In November of 2001 I received several photos by email, in response to my on-line inquiry about the Snug Harbor Railroad equipment from Charleston (Coos Bay) Oregon, which went to the Alton & Pacific in Humboldt County, CA, and subsequently went to Healdsburg, where it possibly still sits.

Here are several of them, from Jim Smith of Seattle, WA (and London, England), with whom I have lost contact. Along with the photos, he gave me permission to use them.

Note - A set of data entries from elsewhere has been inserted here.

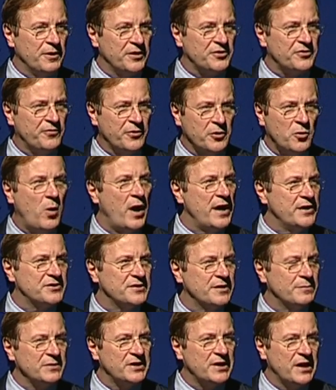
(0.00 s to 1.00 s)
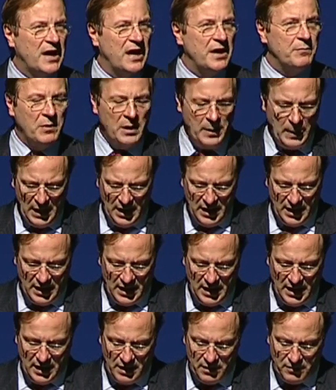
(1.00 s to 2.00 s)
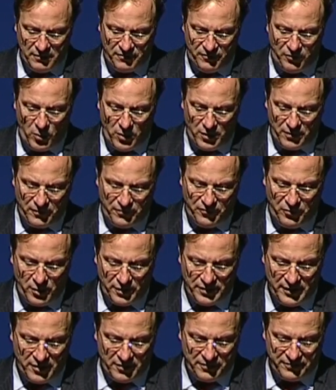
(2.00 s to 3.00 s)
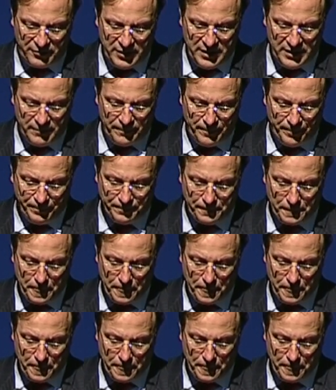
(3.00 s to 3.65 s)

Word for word: risk for quite some time uh, for, for their freedom.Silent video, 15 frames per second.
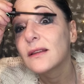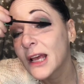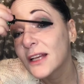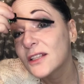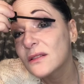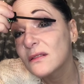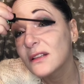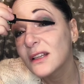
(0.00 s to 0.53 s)

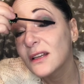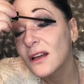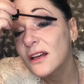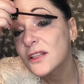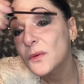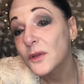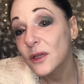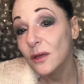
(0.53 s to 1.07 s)
It's really
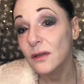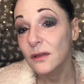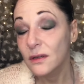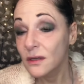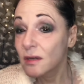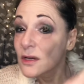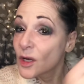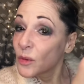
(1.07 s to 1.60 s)
nice when a
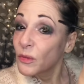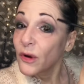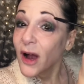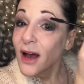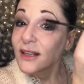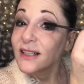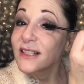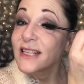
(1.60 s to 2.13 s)

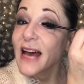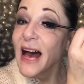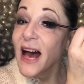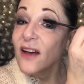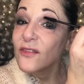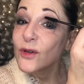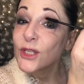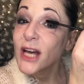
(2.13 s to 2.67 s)
product
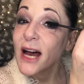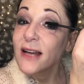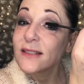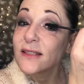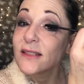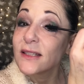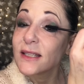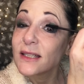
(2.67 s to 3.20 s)

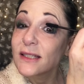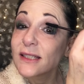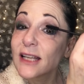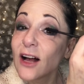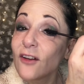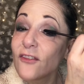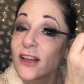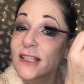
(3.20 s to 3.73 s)
advertises
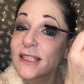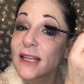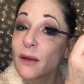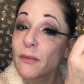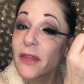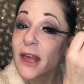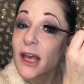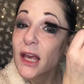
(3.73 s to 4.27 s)
itself as
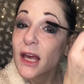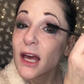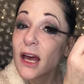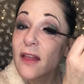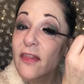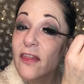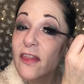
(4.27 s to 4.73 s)
something and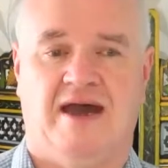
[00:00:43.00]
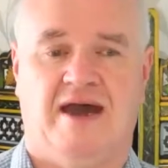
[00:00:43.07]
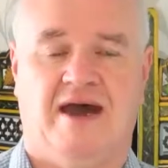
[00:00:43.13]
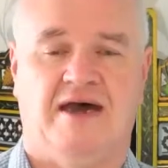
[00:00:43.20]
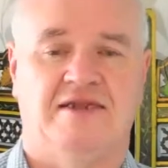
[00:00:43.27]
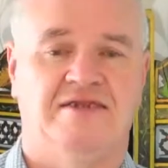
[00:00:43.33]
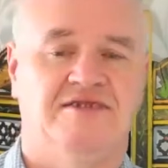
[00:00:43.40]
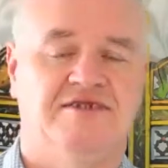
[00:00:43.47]

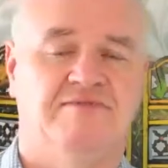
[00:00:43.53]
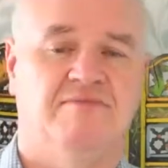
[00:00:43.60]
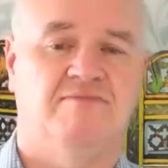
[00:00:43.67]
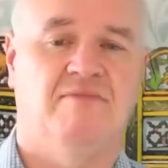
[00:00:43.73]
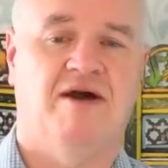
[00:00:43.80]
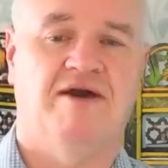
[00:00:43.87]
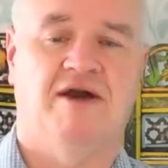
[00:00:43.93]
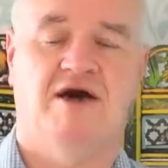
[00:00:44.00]
And
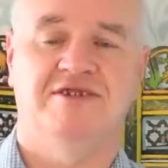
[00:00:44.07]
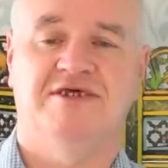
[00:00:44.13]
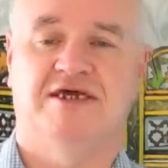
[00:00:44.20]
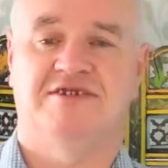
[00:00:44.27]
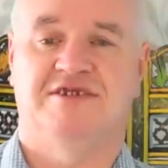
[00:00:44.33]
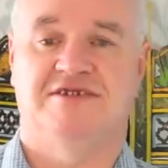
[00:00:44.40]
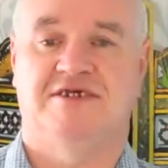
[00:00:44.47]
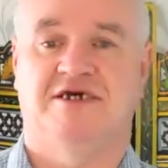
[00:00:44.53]
my
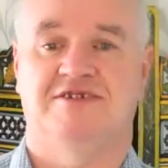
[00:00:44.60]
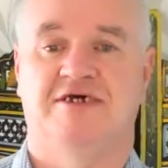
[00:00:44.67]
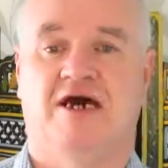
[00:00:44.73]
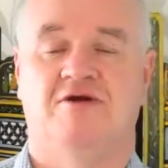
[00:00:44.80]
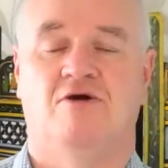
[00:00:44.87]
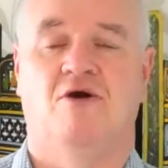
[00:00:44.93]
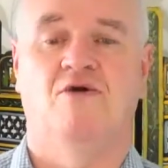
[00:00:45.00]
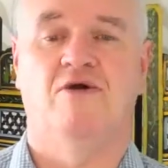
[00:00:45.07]
contact details
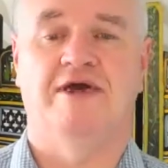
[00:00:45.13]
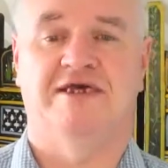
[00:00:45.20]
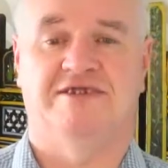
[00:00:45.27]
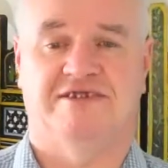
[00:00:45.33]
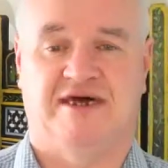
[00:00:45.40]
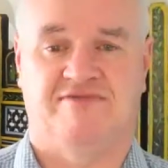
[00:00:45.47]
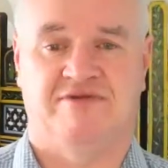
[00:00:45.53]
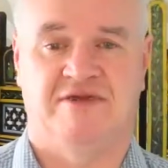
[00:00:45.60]
are
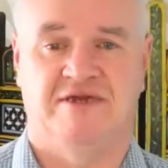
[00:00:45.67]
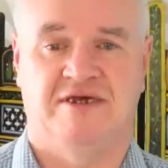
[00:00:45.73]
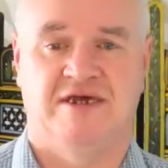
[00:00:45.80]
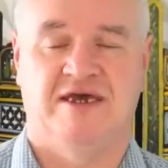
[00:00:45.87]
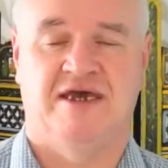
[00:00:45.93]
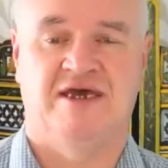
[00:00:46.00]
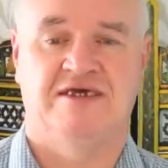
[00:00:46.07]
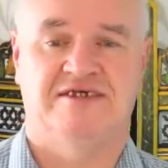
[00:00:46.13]
087
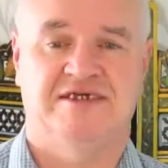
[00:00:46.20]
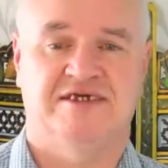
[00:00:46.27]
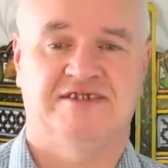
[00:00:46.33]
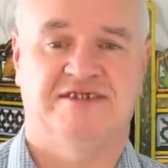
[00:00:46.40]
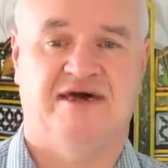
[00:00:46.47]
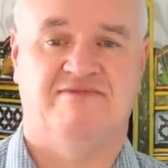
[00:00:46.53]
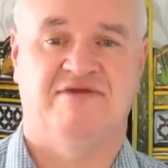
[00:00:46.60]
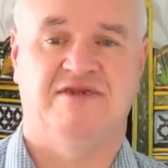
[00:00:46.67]

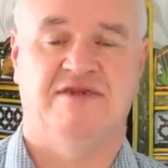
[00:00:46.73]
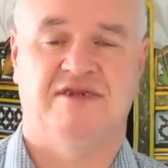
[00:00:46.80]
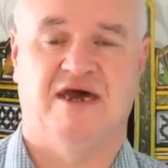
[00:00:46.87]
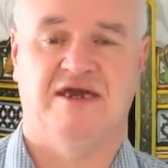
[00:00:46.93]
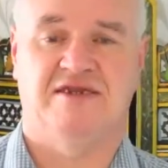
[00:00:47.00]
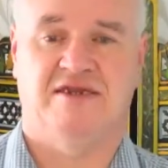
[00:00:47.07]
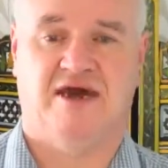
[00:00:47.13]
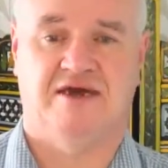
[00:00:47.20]

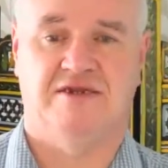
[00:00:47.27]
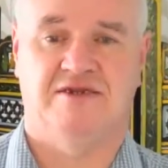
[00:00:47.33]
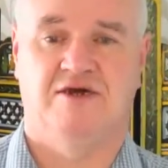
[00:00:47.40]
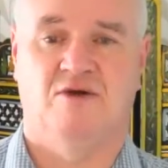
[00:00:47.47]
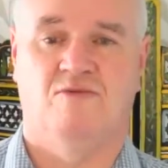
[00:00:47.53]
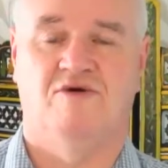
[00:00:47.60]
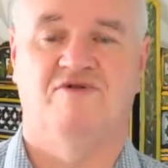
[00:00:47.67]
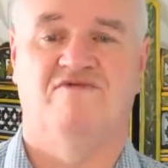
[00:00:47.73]
6799
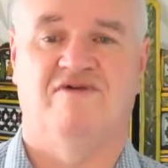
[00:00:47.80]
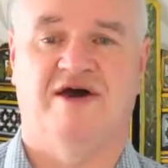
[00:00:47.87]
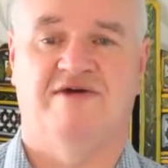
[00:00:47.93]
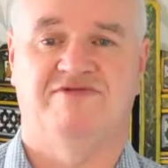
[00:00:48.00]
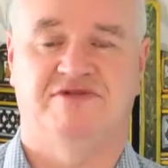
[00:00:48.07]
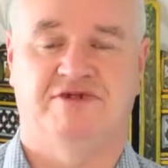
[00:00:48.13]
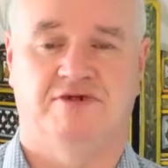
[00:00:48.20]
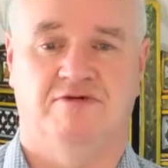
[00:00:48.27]

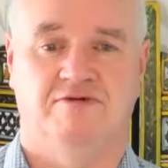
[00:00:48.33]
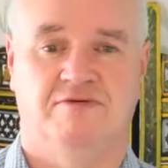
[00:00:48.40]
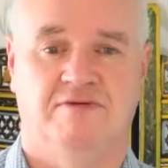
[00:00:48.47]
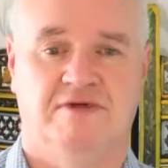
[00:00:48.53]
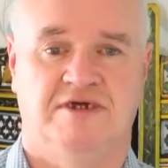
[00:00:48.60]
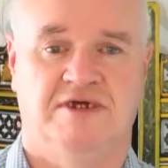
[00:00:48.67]
152.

Here are some of his comments, and those of his uncle, Jim James. Perhaps they will be helpful to someone...

Harry,

"My great grandfather, Oscar Coffman and his son-in-law, my grandfather, Rodell James, built that train. The two of them built a number of steam locomotives, all by hand in the 30's and 40's.

"The main photo I have of the train refered to as the Snug Harbor Railroad has the following text on the back of the photo:

Bore 3 3/4' Stroke 6'
Pressure to 175#
Drivers 16'
Type 2-6-2
Level Start - approx 11 tons
Tender Cap 200 Gal Oil & Water

Coffman Minature Locomotive Works
Designers and Builders of Pony locomotives
7120 1/2 Canby St
Reseda California

"My grandfather operated this train as a summer amusement ride in the Malibu, CA hills."


Reseda, CA - Shearcut Tool Company (and Coffman Miniature Locomotive works??)



(above) "In the Malibu hills, Summer of 1957. Rody worked me like a slave every weekend" - Jim James, Son of Rodell James

"The Shearcut (Tool?) Co, I believe, was in the complex of buildings where my grandpa, Oscar, had his shop.  I would guess all those old guys were a resource for each other in those days.  All that took place in the Reseda, Sunland and Tujunga area of the San Fernando Valley.

"My dad "made" me work for him, running the train in the Malibu hills at a place called Lake Enchanto in the summer of 1957.  My remembrance is that the layout was a circle/oval, probably less than 100 yards total in circumfrence, next to a somewhat swampy "lake" with rowboats to rent.

"My dad ran the train only on Saturdays and Sundays, from about 10 a.m. until 5 p.m.  We got up early (for a 13 year old, 6 a.m. was early), drove from Redondo Beach [pictured below] to the site, and fired up the loco.  I remember he used a tank type vacuum cleaner (all metal in those days) that he had cut in half to make smaller and used the fan to blow air into the firebox to get steam faster."

 

 

"[The two photos above] are from Sebald Avenue in Redondo Beach, in the post-war period. My grandparents lived there for at least twenty years. Every so often Grandpa would lay out thirty feet of track and run it out to the end of the driveway! I lived in that house as a toddler and later ended up owning a home a few blocks away as an adult.

"The name Sunland Limited came from the Sunland area of the San Fernando Valley where the train was set up earlier in the 1950s, maybe even the late '40s.  The colors used on the locomotive and tender were orange, yellow, and black, similar to the Southern Pacific colors."

And, according to Jim's mother, Margaret: "My memories are limited, [but].. I believe the train was run at a park named Sunland and it could have been in the Tujunga area before it ran at the park in Malibu. I don't remember the name of the park in Malibu."